I've been trying to triangulate a really stubborn bug for the past couple days. I'm testing an algorithm to compute high dimensional integrals using a parallel "divide and conquer" approach. The outline is fairly simple: starting from two input arrays of all boundary data, each integration work item gets the boundary data for its subregion, computes integral and error estimates, and writes these values into respective output arrays.

I'm building everything on a MacBook Air with an NVIDIA GeForce 320M using Apple's distribution of OpenCL 1.0.

I want to emphasize that when I run the OpenCL code for CL_DEVICE_TYPE_CPU, the algorithm works perfectly. The computations concur with the mathematically exact values up to numerical tolerance.

It is when I run the code for CL_DEVICE_TYPE_GPU that problems begin.

Instead of posting all of my code, I'll try to highlight what I think is relevant. The prototype of my kernel looks like this:
Code :
__kernel void
mgk13s(int dim, __global void* params, 
	__global const float* a, __global const float* b,
	__global float* result, __global float* rawerr, __global float* resabs)
In my main routine, I'm denoting the number of work items by global_ws. The dimension of the domain (and hence boundary data) is denoted by dim.

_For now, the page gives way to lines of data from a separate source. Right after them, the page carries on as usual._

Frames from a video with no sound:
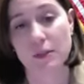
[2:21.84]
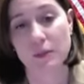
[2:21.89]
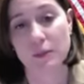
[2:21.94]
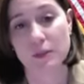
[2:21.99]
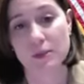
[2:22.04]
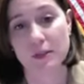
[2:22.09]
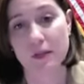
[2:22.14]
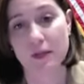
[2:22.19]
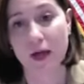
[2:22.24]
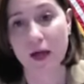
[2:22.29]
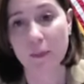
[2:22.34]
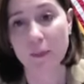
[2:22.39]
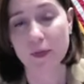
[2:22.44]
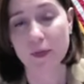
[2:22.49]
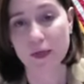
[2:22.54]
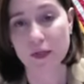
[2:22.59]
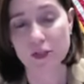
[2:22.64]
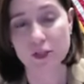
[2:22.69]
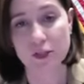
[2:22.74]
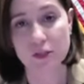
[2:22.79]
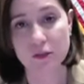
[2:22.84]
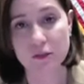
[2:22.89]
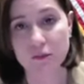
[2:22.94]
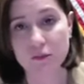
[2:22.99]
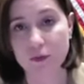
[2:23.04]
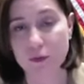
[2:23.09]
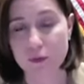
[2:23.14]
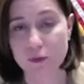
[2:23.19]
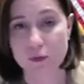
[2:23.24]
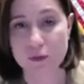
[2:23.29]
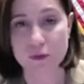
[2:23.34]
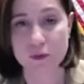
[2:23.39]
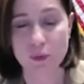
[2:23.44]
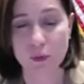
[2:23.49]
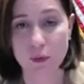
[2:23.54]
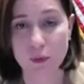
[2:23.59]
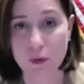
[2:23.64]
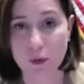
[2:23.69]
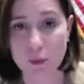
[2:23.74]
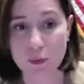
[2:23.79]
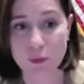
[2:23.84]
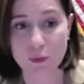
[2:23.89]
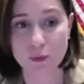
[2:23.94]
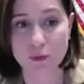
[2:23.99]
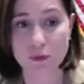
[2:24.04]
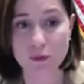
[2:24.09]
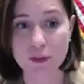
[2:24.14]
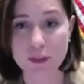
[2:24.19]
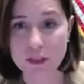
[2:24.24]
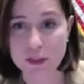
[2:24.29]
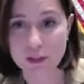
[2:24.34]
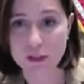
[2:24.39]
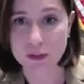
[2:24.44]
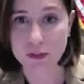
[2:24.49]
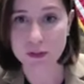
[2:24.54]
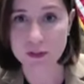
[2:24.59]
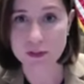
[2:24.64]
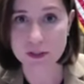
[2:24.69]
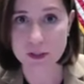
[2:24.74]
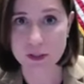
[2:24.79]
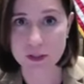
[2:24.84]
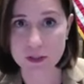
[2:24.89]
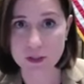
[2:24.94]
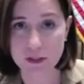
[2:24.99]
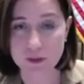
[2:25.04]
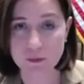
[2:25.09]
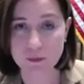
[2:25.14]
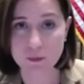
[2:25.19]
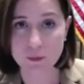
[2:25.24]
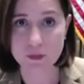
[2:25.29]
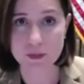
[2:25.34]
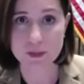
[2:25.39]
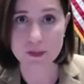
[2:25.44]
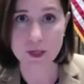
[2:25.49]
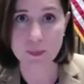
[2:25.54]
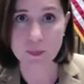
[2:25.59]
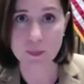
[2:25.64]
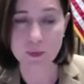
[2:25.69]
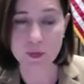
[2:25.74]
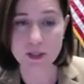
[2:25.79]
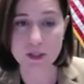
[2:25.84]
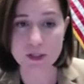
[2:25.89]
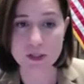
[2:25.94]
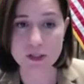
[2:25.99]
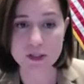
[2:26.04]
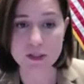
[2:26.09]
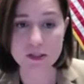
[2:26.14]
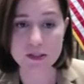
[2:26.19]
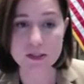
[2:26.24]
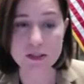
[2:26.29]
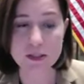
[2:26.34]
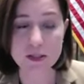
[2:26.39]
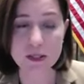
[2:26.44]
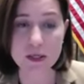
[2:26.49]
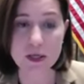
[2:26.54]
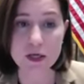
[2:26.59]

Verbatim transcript: to see was a combination of those quote-unquote traditional digital influence operations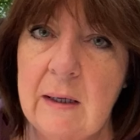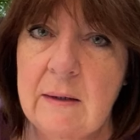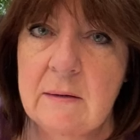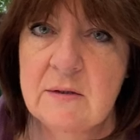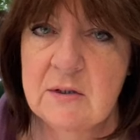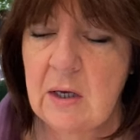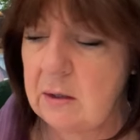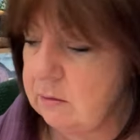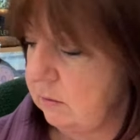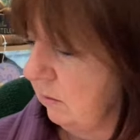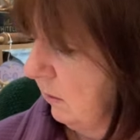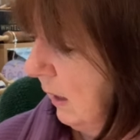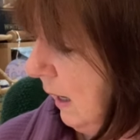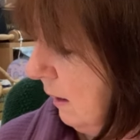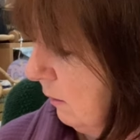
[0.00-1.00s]
scone
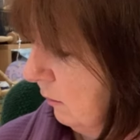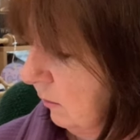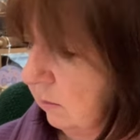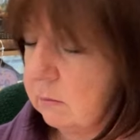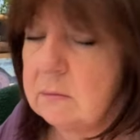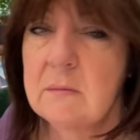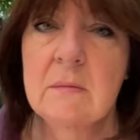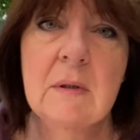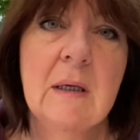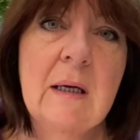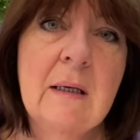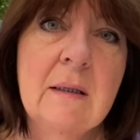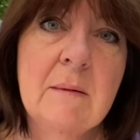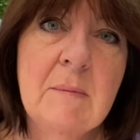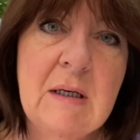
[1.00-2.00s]
cowl
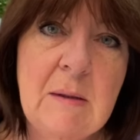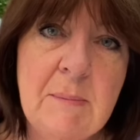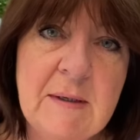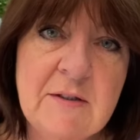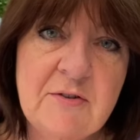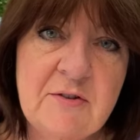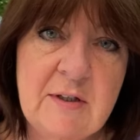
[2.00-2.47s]
in the mini beanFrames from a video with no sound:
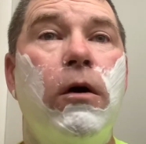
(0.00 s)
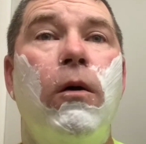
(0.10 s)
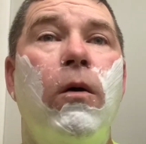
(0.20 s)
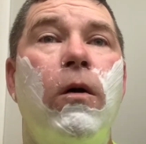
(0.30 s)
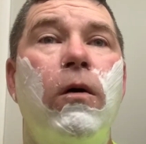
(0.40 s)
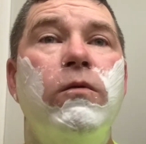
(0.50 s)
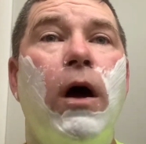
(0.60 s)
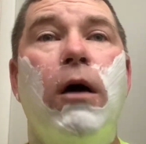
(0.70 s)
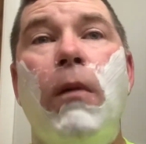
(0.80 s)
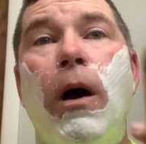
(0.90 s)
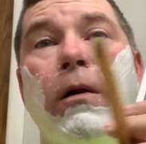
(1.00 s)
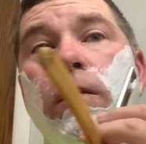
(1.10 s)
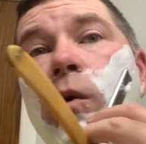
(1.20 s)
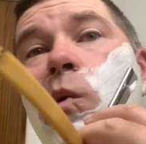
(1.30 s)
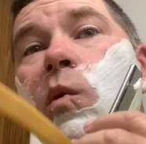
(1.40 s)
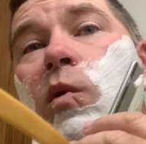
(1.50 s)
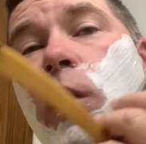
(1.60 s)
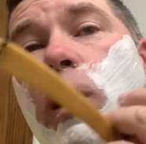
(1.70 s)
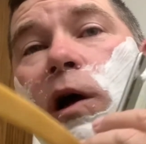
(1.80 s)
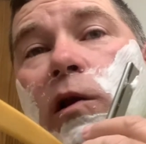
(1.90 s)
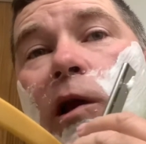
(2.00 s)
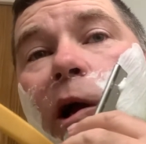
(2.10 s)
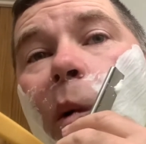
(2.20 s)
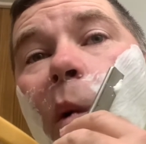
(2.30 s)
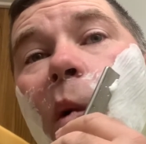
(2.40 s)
oh yeah man, that kind of thing.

Allocating memory, buffers and setting up kernel arguments looks like this:
Code :
	size_t out_size = global_ws * sizeof(float);
	size_t in_size =  dim * out_size;
	float* a = (float*) malloc(in_size);
	float* b = (float*) malloc(in_size);
	float* result = (float*) malloc(out_size);
	float* rawerr = (float*) malloc(out_size);
	float* resabs = (float*) malloc(out_size);
 
	cl_mem par_buf = clCreateBuffer(context, CL_MEM_READ_ONLY, sizeof(params), NULL, NULL);
	cl_mem a_buf = clCreateBuffer(context, CL_MEM_READ_ONLY, in_size, NULL, NULL);
	cl_mem b_buf = clCreateBuffer(context, CL_MEM_READ_ONLY, in_size, NULL, NULL);
	cl_mem res_buf = clCreateBuffer(context, CL_MEM_READ_WRITE, out_size, NULL, NULL);
	cl_mem err_buf = clCreateBuffer(context, CL_MEM_READ_WRITE, out_size, NULL, NULL);
	cl_mem abs_buf = clCreateBuffer(context, CL_MEM_READ_WRITE, out_size, NULL, NULL);
 
	err  = clSetKernelArg(kernel, 0, sizeof(int), &dim);
	err |= clSetKernelArg(kernel, 1, sizeof(cl_mem), &par_buf);
	err |= clSetKernelArg(kernel, 2, sizeof(cl_mem), &a_buf);
	err |= clSetKernelArg(kernel, 3, sizeof(cl_mem), &b_buf);
	err |= clSetKernelArg(kernel, 4, sizeof(cl_mem), &res_buf);
	err |= clSetKernelArg(kernel, 5, sizeof(cl_mem), &err_buf);
	err |= clSetKernelArg(kernel, 6, sizeof(cl_mem), &abs_buf);
The code which executes the black box outlined above looks like this:
Code :
	err = clEnqueueWriteBuffer(queue, par_buf, CL_TRUE, 0, sizeof(params), params, 0, NULL, NULL);
	err |= clEnqueueWriteBuffer(queue, a_buf, CL_TRUE, 0, in_size, a, 0, NULL, NULL);
	err |= clEnqueueWriteBuffer(queue, b_buf, CL_TRUE, 0, in_size, b, 0, NULL, NULL);
	if (err != CL_SUCCESS) ABORT(err);
 
	err = clEnqueueNDRangeKernel(queue, kernel, 1, NULL, &global_ws, &local_ws, 0, NULL, NULL);
	if (err != CL_SUCCESS) ABORT(err);
	err = clEnqueueBarrier(queue);
 
	err = clEnqueueReadBuffer(queue, res_buf, CL_TRUE, 0, out_size, result, 0, NULL, NULL);
	if (err != CL_SUCCESS) ABORT(err);
	err |= clEnqueueReadBuffer(queue, err_buf, CL_TRUE, 0, out_size, rawerr, 0, NULL, NULL);
	err |= clEnqueueReadBuffer(queue, abs_buf, CL_TRUE, 0, out_size, resabs, 0, NULL, NULL);
The ABORT macro just displays the line number and CL_error information, which is how I'm isolating the problem.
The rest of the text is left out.